WHEREAS, the parties hereto desire to amend the Indenture Supplement in certain respects more fully described hereinafter;

NOW, THEREFORE, in consideration of the foregoing premises, the terms and conditions stated herein and other valuable consideration, the receipt and sufficiency of which are hereby acknowledged, the parties hereto hereby agree as follows:

SECTION 1. Amendment to Indenture Supplement. Subject to the satisfaction of the conditions set forth in Section 2 of this Amendment, Section 4.04 of the Indenture Supplement is hereby amended such that the lead-in paragraph is hereby amended and restated as follows:

Application of Series 2007-1 Collections. On each Distribution Date and, if different, on each Decrease Date, as applicable, the Servicer shall instruct the Indenture Trustee in writing (such writing to be substantially in the form of Exhibit B unless otherwise agreed) to apply amounts on deposit in the Collection Account (and any subaccount thereof); provided, that upon the failure of the Servicer to deliver such written instructions to the Indenture Trustee on any Distribution Date, (i) the Indenture Trustee shall, on such Distribution Date (to the extent the Indenture Trustee has received written notice from the Managing Agents of the interest payable on such Distribution Date pursuant to Section 2.03(a) of the Note Purchase Agreement and to the extent of available funds on deposit in the Collection Account (and any subaccount thereof)), make available to the Paying Agent, using funds in the Collection Account (and any subaccount thereof), an amount in immediately available funds equal to the aggregate sum of all Monthly Interest, Interest Shortfall and Additional Interest payable on such Distribution Date, by transferring such funds to the Distribution Account, and shall withhold the balance of the amount on deposit (if any) in the Collection Account (and any subaccount thereof) until delivery of such written instructions from the Servicer, and (ii) the Paying Agent shall distribute (to extent of


funds made available to the Paying Agent pursuant to clause (i) of this proviso) to the Series 2007-1 Noteholders on such Distribution Date all Monthly Interest, Interest Shortfall and Additional Interest payable on such Distribution Date to the Series 2007-1 Noteholders in accordance with Section 5.04:

SECTION 2. Effectiveness of this Amendment; Conditions Precedent. The provisions of Section 1 of this Amendment shall become effective as of the date set forth above upon the Indenture Trustee’s (or its counsel’s) receipt of (i) all originally-executed (or facsimiles of originally-executed) counterparts of this Amendment executed and delivered by duly authorized officers of each of the parties hereto, (ii) the consent of the Majority Investors to the execution of this Amendment, which consent shall be evidenced by their execution of the signature pages attached to this Amendment, and (iii) an Officer’s Certificate pursuant to Section 10.03 of the Indenture, in form and substance reasonably satisfactory to the Indenture Trustee.
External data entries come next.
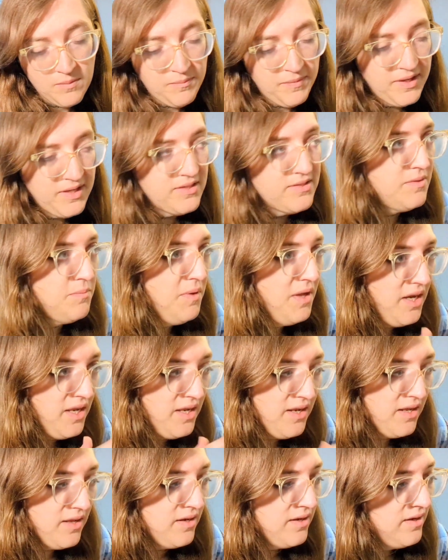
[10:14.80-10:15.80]
Because
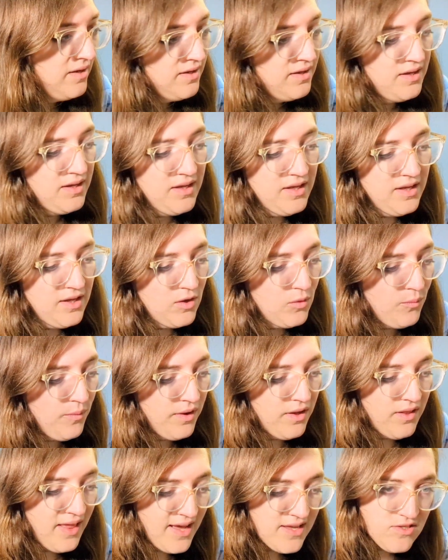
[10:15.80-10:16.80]
depending on,
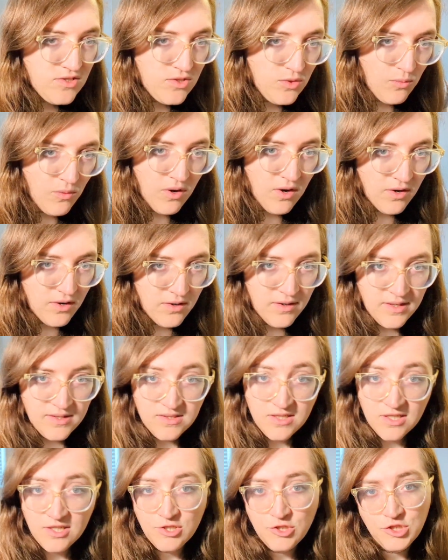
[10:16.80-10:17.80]
what class you are,
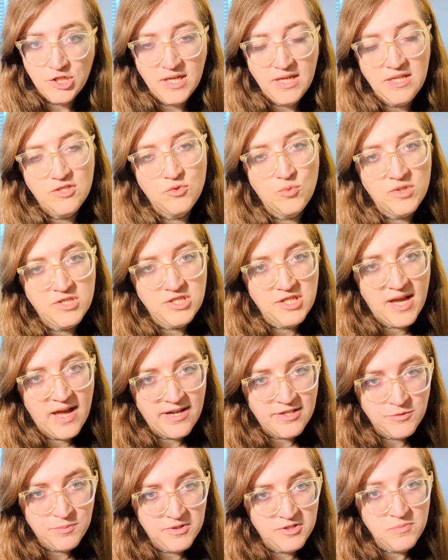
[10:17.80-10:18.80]
it's going to change which
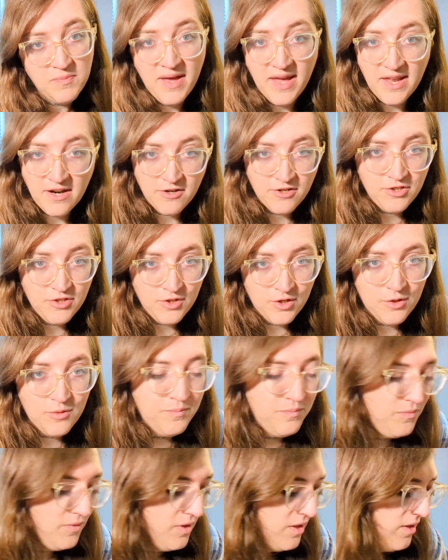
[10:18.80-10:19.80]
attributes matter to you.
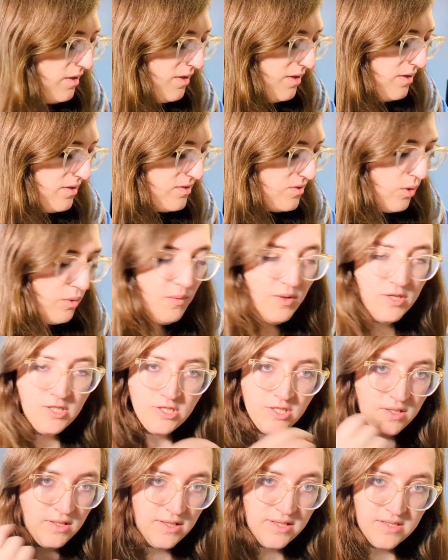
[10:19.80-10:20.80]
So I
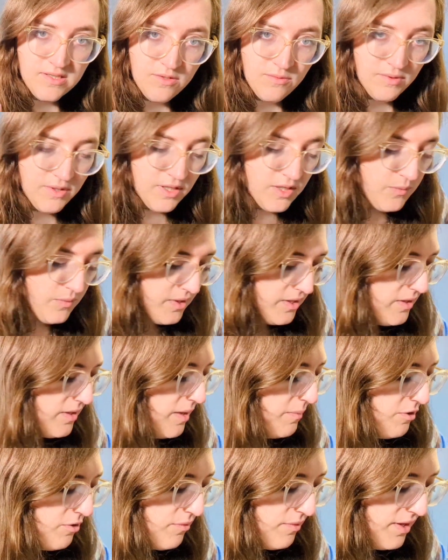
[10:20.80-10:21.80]
want you to listen really quick.
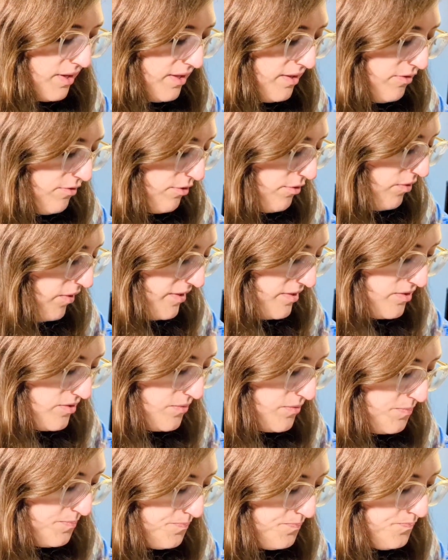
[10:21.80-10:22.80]
I'm going to read through
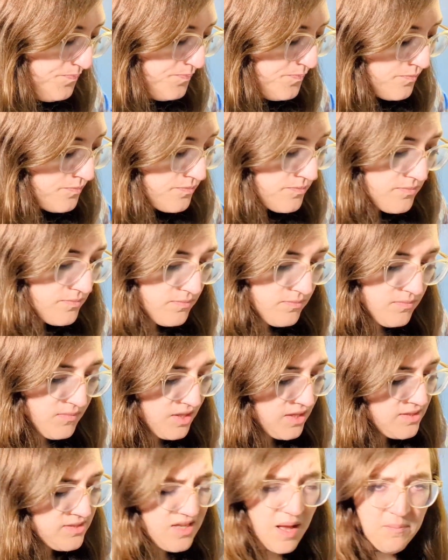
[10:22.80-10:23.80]
these.
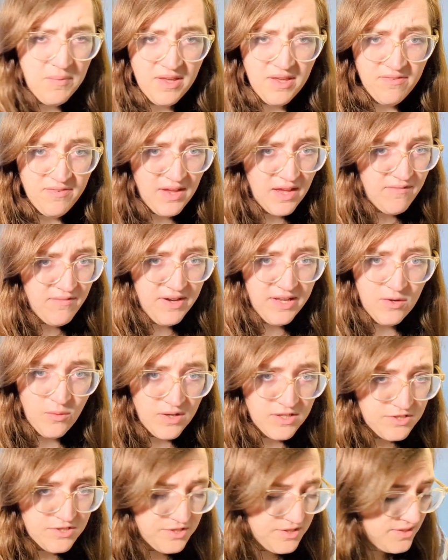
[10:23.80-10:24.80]
Stop me if you have any
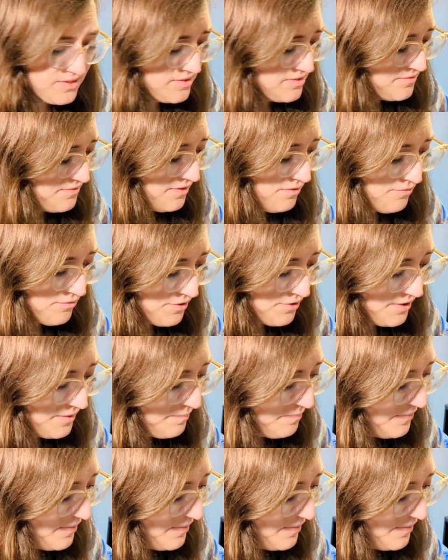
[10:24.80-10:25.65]
questions, feel free.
SECTION 3. Representations and Warranties.

(a) Each of the Issuer, the Indenture Trustee, the Paying Agent, the Authentication Agent, and the Transfer Agent and Registrar represents and warrants that this Amendment and the Indenture Supplement, as amended hereby, constitute its legal, valid and binding obligation, enforceable against such Person in accordance with the terms thereof.

(b) The Issuer represents and warrants that the Series 2007-1 Notes are the only Notes outstanding under the Indenture.

SECTION 4. Reference to the Indenture Supplement. From and after the effective date hereof, each reference in the Indenture Supplement to “this Indenture Supplement,” “this Agreement,” “hereof,” or “hereunder” or words of like import, and all references to the Indenture Supplement in any and all agreements, instruments, documents, notes, certificates and other writings of every kind and nature shall be deemed to mean the Indenture Supplement, as amended by this Amendment.

SECTION 5. Miscellaneous.

(a) No Waiver. This Amendment shall not be deemed, either expressly or impliedly, to waive, amend or supplement any provision of the Indenture Supplement other than as set forth herein, Except as specifically amended and modified above, the Indenture Supplement and all other Transaction Documents shall remain in full force and effect, and are hereby ratified and confirmed.

(b) Execution in Counterparts. This Amendment may be executed in any number of counterparts and by different parties hereto in separate counterparts, each of which when so executed and delivered shall be deemed to be an original and all of which when taken together shall constitute but one and the same instrument. Delivery of an executed counterpart of a signature page to this Amendment by telecopy shall be effective as delivery of a manually executed counterpart of a signature page to this Amendment.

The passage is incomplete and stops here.